Reinforcement learning for robust locomotion in a custom MuJoCo Hopper environment with domain randomization, curriculum learning, and entropy scheduling.
Team: Ali Vaezi · Joseph Fayyaz · Parastoo Hashemi · Sajjad Shahali
- Overview
- Repository Structure
- Environments and Randomization
- Algorithms Implemented
- Setup
- Training
- Results
- Citation
- License
This repository presents a comprehensive study on reinforcement learning (RL) algorithms applied to a custom MuJoCo Hopper environment. The project aims to build robust locomotion policies under uncertain dynamics using:
- Classic Policy Gradient Methods: REINFORCE, Actor-Critic
- Advanced On-Policy Algorithms: Proximal Policy Optimization (PPO)

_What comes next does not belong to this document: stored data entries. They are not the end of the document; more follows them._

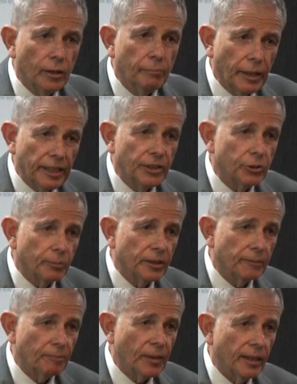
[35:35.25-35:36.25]

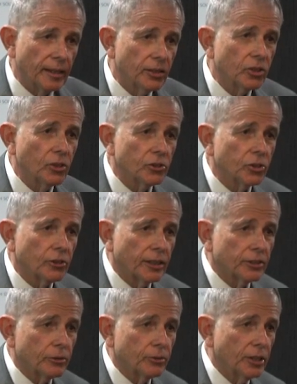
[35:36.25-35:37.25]
management. It's not
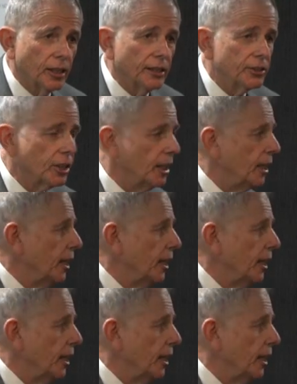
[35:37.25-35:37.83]
structural change.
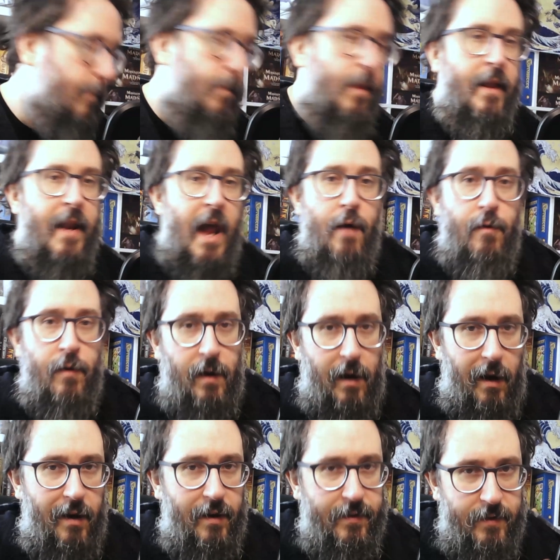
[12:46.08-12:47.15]
Now on
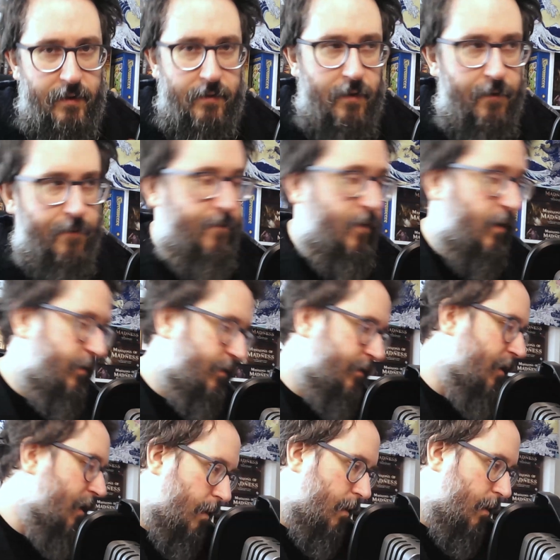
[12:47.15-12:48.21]
classes, the fun
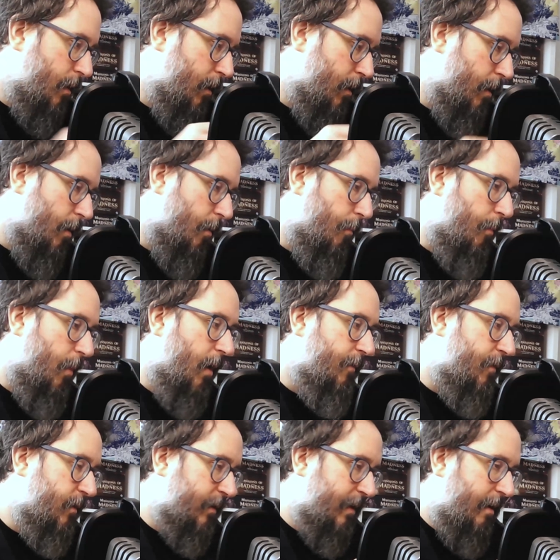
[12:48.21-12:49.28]
stuff. My
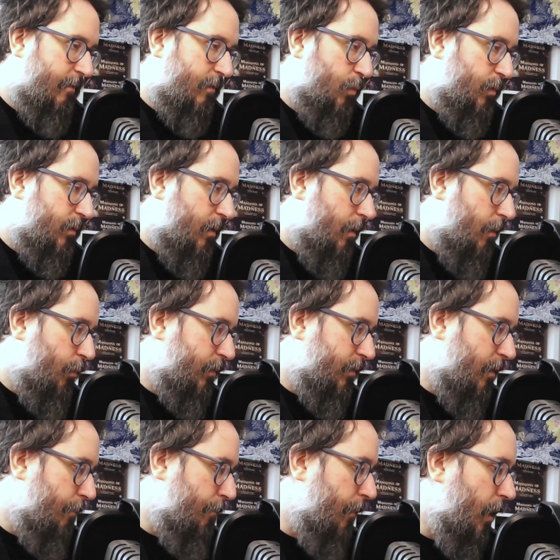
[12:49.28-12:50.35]
first character was
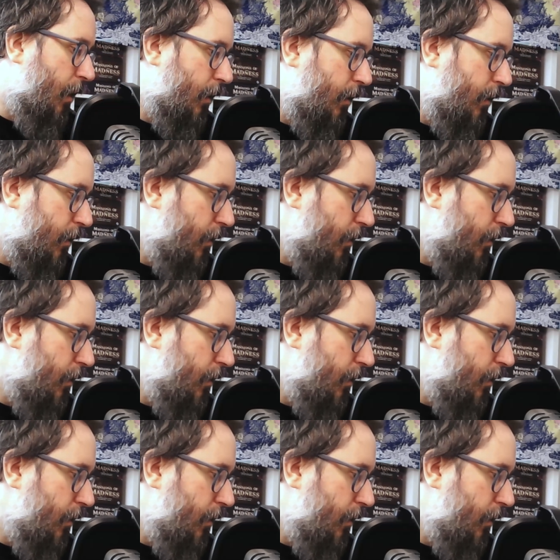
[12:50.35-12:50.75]
a monk,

- Robustness Techniques: Domain Randomization (UDR), Curriculum Learning (CDR), Entropy Scheduling (ES)
.
├── src/
│ ├── env/ # Custom MuJoCo Hopper environment
│ ├── evaluation/ # Evaluation utilities and scripts
│ └── training/ # Training scripts for all agents
├── Logs/ # Training logs and episode returns
│ ├── actor_critic/
│ ├── Learning_Curve/
│ ├── PPO_robustness/
│ └── PPO_sweep/
├── models/ # Saved model checkpoints
│ ├── actor_critic/
│ ├── PPO/
│ └── reinforce_baseline/
├── render/ # Visual results (GIF, MP4, plots)
├── requirements.txt
├── CITATION.cff
├── LICENSE
└── README.md
The environment is based on a custom subclass of the MuJoCo Hopper (custom_hopper.py), extended with:
- Parameter Randomization: friction, damping, body mass, initial state
- Domain Randomization:
- Uniform DR (UDR): randomized every episode
- Curriculum DR (ES-CDR): difficulty scaled with agent performance and return entropy
| Algorithm | Description |
|---|---|
| REINFORCE | Monte Carlo policy gradient with optional baseline |
| Actor-Critic | TD-based policy/value method |
| PPO | Clipped surrogate objective with GAE (Stable-Baselines3) |
| UDR | Domain variation with uniform sampling |
| ES-CDR | Return entropy-driven difficulty adjustment |
Install the required packages:
pip install -r requirements.txtYou need MuJoCo 2.1+ properly installed and licensed. Refer to the MuJoCo installation guide.
From the root directory:
# REINFORCE
python src/training/Train_Reinforce_vanila.py
# REINFORCE with baseline
python src/training/Train_Baseline.py
# Actor-Critic
python src/training/Train_Actor_Critic.py
# PPO + UDR + ES-CDR
python src/training/PPO_UDR_ES_CDR.py --Domain cdr --Entropy_Scheduling True --seed 0python src/training/PPO_Hyperparameter_Calculation.pyCurriculum DR (CDR) gradually increases the range of domain parameters (e.g., torso mass, friction) during training, helping the agent first master simple dynamics, then adapt to complex scenarios.
Entropy Scheduling (ES) monitors the policy's return entropy. When the agent is confident (low entropy), it advances the curriculum level.
python src/training/PPO_UDR_ES_CDR.py --Domain cdr --Entropy_Scheduling True --seed 0| Curriculum Level | Mean Return | Std Dev | Return Entropy |
|---|---|---|---|
| 1 | 820 | ±50 | 1.02 |
| 2 | 710 | ±70 | 1.30 |
| 3 | 665 | ±85 | 1.48 |
Training metrics are saved as CSV files in the Logs/ directory. To visualise:
python evaluation/plot_csv_scripts/plot_metrics.pyIf you use this code, please cite:
@software{vaezi2025sim2real,
title = {Sim-to-Real Reinforcement Learning for MuJoCo Hopper},
author = {Vaezi, Ali and Fayyaz, Joseph and Hashemi, Parastoo and Shahali, Sajjad},
year = {2025},
url = {https://github.com/aliivaezii/sim2real}
}This project is licensed under the MIT License. See LICENSE for details.